Last week I introduced Psalm 91 by encouraging you from the first verse to spend quality time with God, forcing yourself, if necessary, to stay in His presence; that’s the caveat, the condition for the next verses.
I will say to the Lord, “My refuge and my fortress, my God, in whom I trust.” Psalms 91:2 ESV
The psalmist undoubtedly experienced God in his devotional time and, therefore, he could utter that declaration with confidence. Notice the possessive pronouns: my refuge, my fortress, my God; God has become personal and trustworthy to him.
The next four verses are promises you can count on in your times of trouble. Let’s reflect on how God reveals Himself; open your Bible:
* He promises to deliver and to rescue you from any deceptions of Satan (vs. 3). The ‘snare of the fowler’ is a picture of a bird-catcher who secretly traps his prey in a corner. Paul also uses that image in 2 Tim. 2:26; the devil tries to capture you with his lies but God will rescue you from that trap.

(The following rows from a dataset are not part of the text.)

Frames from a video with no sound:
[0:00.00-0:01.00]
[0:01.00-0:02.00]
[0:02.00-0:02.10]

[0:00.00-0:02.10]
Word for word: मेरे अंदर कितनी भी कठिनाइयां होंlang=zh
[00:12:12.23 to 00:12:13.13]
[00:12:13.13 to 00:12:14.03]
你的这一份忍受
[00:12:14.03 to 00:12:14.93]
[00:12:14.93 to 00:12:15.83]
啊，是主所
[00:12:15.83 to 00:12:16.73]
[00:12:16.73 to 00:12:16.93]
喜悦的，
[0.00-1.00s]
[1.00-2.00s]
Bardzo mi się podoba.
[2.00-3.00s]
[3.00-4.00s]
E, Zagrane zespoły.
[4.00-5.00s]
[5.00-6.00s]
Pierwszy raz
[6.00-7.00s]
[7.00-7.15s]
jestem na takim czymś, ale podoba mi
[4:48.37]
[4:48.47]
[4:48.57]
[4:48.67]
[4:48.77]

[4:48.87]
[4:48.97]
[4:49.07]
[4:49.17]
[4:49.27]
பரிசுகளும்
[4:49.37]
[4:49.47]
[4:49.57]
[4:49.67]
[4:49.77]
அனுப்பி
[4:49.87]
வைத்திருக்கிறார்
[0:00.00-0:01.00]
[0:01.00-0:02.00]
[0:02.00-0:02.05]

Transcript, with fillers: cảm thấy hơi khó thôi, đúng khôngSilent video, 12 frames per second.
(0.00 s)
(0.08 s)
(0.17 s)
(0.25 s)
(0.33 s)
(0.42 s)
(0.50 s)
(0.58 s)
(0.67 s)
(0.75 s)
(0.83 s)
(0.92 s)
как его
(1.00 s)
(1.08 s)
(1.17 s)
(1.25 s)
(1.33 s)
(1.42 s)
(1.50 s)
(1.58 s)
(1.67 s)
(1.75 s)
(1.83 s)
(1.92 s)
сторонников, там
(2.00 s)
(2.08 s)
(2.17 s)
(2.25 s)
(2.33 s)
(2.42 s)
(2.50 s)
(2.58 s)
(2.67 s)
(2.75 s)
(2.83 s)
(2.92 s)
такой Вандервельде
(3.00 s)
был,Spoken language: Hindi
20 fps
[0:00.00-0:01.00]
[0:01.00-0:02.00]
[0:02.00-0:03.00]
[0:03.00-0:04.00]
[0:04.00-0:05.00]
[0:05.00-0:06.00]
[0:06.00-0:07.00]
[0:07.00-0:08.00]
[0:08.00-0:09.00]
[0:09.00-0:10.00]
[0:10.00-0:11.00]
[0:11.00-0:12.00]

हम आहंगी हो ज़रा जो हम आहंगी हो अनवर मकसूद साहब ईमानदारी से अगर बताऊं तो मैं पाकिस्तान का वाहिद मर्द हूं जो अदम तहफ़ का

* The ‘deadly pestilence’ included here comes from the root word for ‘word’. Yes, sickness and disease are deadly but words can also be devastating (Prov. 18:21), however, here’s the caveat again, He will rescue you … if you make time for Him.
* Another bird-metaphor is used in verse four but this time it’s God Who will cover with his pinions. These are the outer edges of the wings whose purpose is to restrain, bind, and hold you down. His promise is to draw you in and hold you tightly so you are safe … if you make time for Him.
* The Hebrew phrase ‘under His wings’ gives the picture of being cornered, hidden, and guarded. In contrast, when Satan corners you with destruction, God offers deliverance so you can boldly proclaim, “You are my refuge, my fortress, my God” … if you make time for Him.
* God offers to be a shield, guarding us and quenching the fiery darts of the enemy (Eph. 6:16), whether large or small (buckler), He stands guard … if, I think you know.
* The writer declares you can live with no fear (vs. 5), daytime or nighttime, from inside or outside when you dwell and abide in El Shaddai: the All-powerful God.
* Finally, verses 7 & 8 give a scenario of devastation and ruin happening all around you but the fear with which Satan wants to trap you will not even approach because you’ve been filled with God. He allows His chosen, you and me, to observe the punishment of the wicked but we only watch; Jesus took our punishment on the Cross.
The figurative language of Psalm 91 infuses us with encouragement and hope that no matter what’s happening in our life, the Most High God is there to guard and protect you. Whether you live in Syria, North Korea, or America, He will save, rescue, and deliver you. His name, Jesus, means just that.